O carisma se afirmou por conta, sobretudo, das políticas públicas que foram levadas a cabo pelo governo, fruto de um projeto político pensado pelo PT, desenvolvido com mais consistência entre o final dos anos 90 e início do novo milênio. Claro que esse projeto encontrou um ator singular, de uma capacidade rara, de uma intuição política fantástica, e que soube, portanto, dar consistência a tudo que havia sido pensado pelo PT.
O partido compreendeu a complexidade do Brasil. Superou quaisquer tentações isolacionistas, procurou alianças amplas e pensou uma revolução de longo prazo, uma revolução democrática, que enfrentasse a profunda desigualdade social que nos afronta há séculos, que situasse a Nação de forma soberana na arena mundial. Desde o seu nascimento, o partido havia superado a dicotomia entre socialismo e democracia. E no projeto concebido mais recentemente certamente reafirmou para si mesmo que o processo de mudanças no Brasil se daria no leito democrático, do qual nunca abriu mão.
E pôde experimentar nesses oito anos, ao lado dos partidos aliados que chamou para o projeto, o quanto é possível mudar o Brasil, as condições de vida do povo brasileiro, no exercício pleno da democracia. Tirar quase 30 milhões da pobreza absoluta e elevar mais de 30 milhões da pobreza à classe média é o maior triunfo desse projeto. Foi nele que o povo votou.
E foi a vitória de uma mulher. A vitória da mulher brasileira. O ano de 2002 marcou um fato inédito na história do Brasil: a eleição de um presidente operário. Agora, o povo brasileiro produz outro fato inédito: pela primeira vez elege uma mulher.
Nunca se viu um ataque tão descabido, tão sórdido, tão abaixo da linha de cintura à figura da mulher como foi feito pela campanha do candidato adversário. Nossas ilusões nos levaram a pensar numa campanha de bom nível, face ao passado de Serra. Foi um grave engano.
Nunca o nível baixou tanto, e contra uma mulher. E procurando buscar nos recantos obscuros da alma da sociedade brasileira os elementos que suscitassem o ódio, que alimentassem os preconceitos, que suscitassem a raiva contra a mulher, contra todas as mulheres, e especialmente contra aquelas que eventualmente tivessem que recorrer ao aborto.

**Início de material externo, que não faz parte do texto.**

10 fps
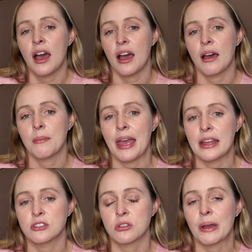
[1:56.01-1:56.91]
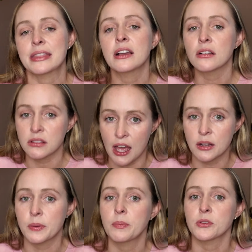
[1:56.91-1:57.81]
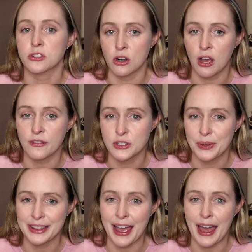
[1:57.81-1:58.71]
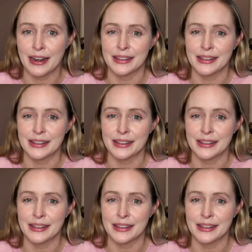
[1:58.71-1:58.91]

And so I think a lot of people start off doing that,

E a chamaram despreparada, e a chamaram teleguiada, e quiseram-na sem vida política, e a denominaram terrorista, como se terroristas fossem todos os que resistiram à ditadura. E semearam mentiras, e fizeram milhões de telefonemas clandestinos com toda sorte de calúnias contra ela.

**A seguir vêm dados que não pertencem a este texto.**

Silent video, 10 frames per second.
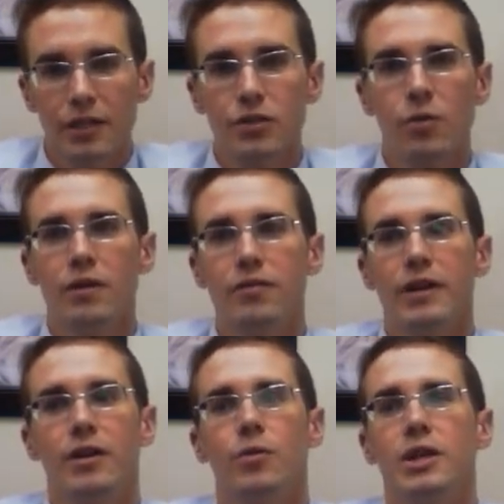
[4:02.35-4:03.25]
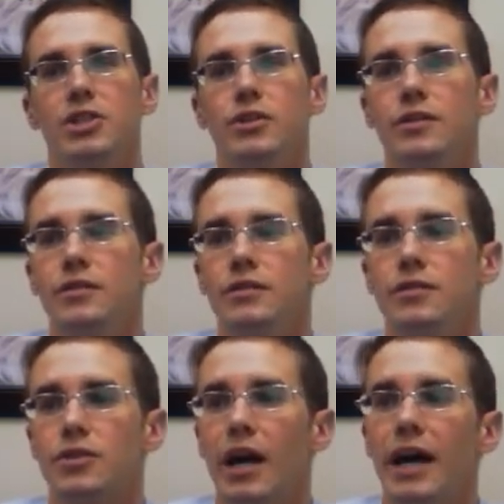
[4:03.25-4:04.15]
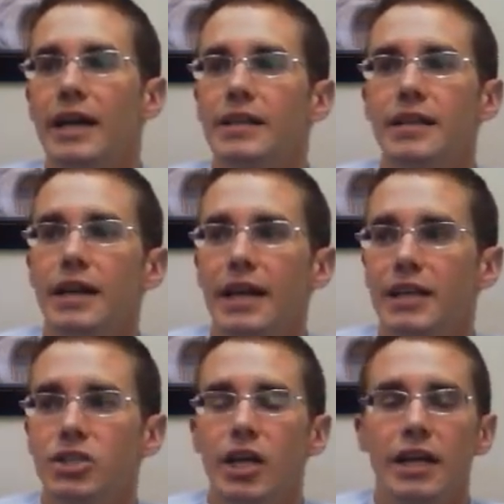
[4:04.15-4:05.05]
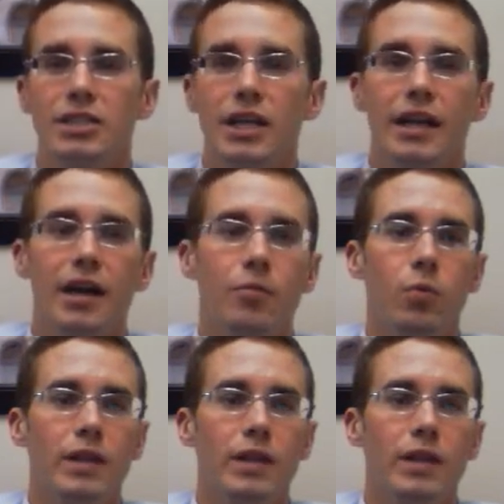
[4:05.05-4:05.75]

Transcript: So we figure we shouldn't try and change that up.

E ela ganhou. Ganhou a grande mulher que é Dilma, que soube superar uma doença, que não se abalou com a sordidez que se alevantou contra ela, e se torna assim a nossa primeira presidente mulher. As mulheres do Brasil estão em festa. E os homens também. Há um caldo de revolução cultural na eleição dessa mulher. Os homens viverão uma experiência nova: a mulher que sempre soube cuidar dos filhos e da casa, e que nunca deixou também de viver intensamente a vida pública, irá agora dirigir os homens e mulheres do Pais, cuidar com imenso carinho de todo o povo brasileiro, acelerando o processo de distribuição de renda iniciado com tanta firmeza pelo presidente Lula.